What the task requires:
Pictures aside, please retype the whole listing word for word.

Source data:

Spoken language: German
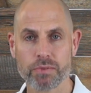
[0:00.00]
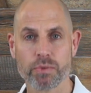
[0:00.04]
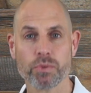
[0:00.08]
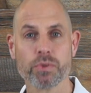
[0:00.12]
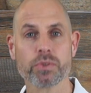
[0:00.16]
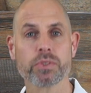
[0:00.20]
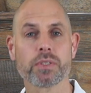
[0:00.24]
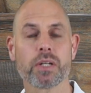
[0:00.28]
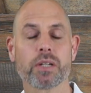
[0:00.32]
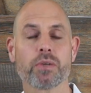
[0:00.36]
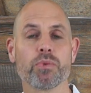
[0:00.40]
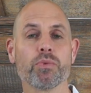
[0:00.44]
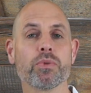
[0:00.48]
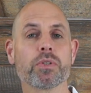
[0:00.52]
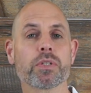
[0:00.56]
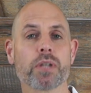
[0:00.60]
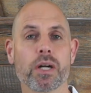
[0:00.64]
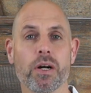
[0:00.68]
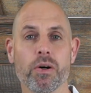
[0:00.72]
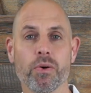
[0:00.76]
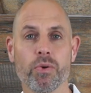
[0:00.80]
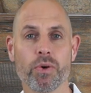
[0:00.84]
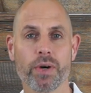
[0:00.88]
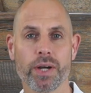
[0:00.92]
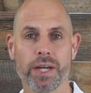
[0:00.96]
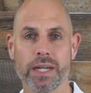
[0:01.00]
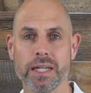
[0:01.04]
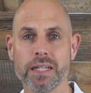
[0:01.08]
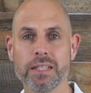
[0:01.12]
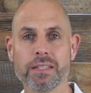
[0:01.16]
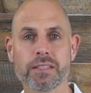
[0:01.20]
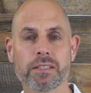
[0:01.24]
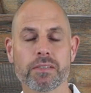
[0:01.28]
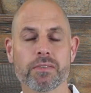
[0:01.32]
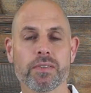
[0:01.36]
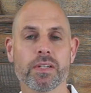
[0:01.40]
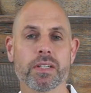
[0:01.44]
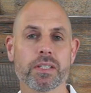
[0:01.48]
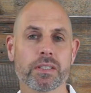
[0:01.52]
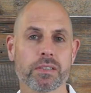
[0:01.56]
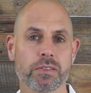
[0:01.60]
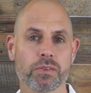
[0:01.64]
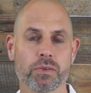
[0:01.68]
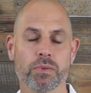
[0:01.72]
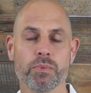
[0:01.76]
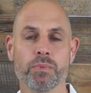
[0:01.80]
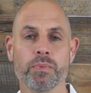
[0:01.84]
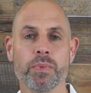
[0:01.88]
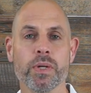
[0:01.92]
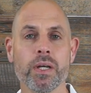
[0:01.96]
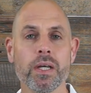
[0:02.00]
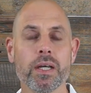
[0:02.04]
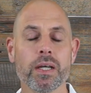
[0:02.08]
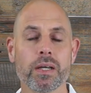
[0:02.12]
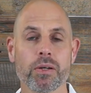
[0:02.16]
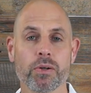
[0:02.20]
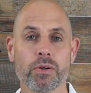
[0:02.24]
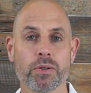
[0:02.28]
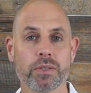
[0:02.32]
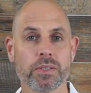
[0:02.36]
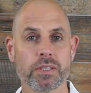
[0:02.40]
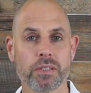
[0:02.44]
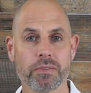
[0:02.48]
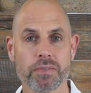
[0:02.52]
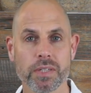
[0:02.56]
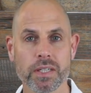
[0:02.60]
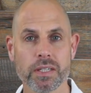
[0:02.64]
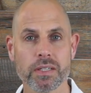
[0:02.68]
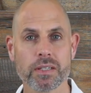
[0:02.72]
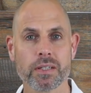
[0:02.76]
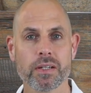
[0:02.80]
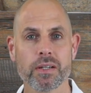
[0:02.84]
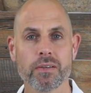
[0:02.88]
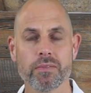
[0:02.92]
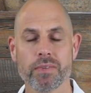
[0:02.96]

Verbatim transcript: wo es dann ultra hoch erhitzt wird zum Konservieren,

Written solution:
Spoken language: German
[0:00.00]
[0:00.04]
[0:00.08]
[0:00.12]
[0:00.16]
[0:00.20]
[0:00.24]
[0:00.28]
[0:00.32]
[0:00.36]
[0:00.40]
[0:00.44]
[0:00.48]
[0:00.52]
[0:00.56]
[0:00.60]
[0:00.64]
[0:00.68]
[0:00.72]
[0:00.76]
[0:00.80]
[0:00.84]
[0:00.88]
[0:00.92]
[0:00.96]
[0:01.00]
[0:01.04]
[0:01.08]
[0:01.12]
[0:01.16]
[0:01.20]
[0:01.24]
[0:01.28]
[0:01.32]
[0:01.36]
[0:01.40]
[0:01.44]
[0:01.48]
[0:01.52]
[0:01.56]
[0:01.60]
[0:01.64]
[0:01.68]
[0:01.72]
[0:01.76]
[0:01.80]
[0:01.84]
[0:01.88]
[0:01.92]
[0:01.96]
[0:02.00]
[0:02.04]
[0:02.08]
[0:02.12]
[0:02.16]
[0:02.20]
[0:02.24]
[0:02.28]
[0:02.32]
[0:02.36]
[0:02.40]
[0:02.44]
[0:02.48]
[0:02.52]
[0:02.56]
[0:02.60]
[0:02.64]
[0:02.68]
[0:02.72]
[0:02.76]
[0:02.80]
[0:02.84]
[0:02.88]
[0:02.92]
[0:02.96]

Verbatim transcript: wo es dann ultra hoch erhitzt wird zum Konservieren,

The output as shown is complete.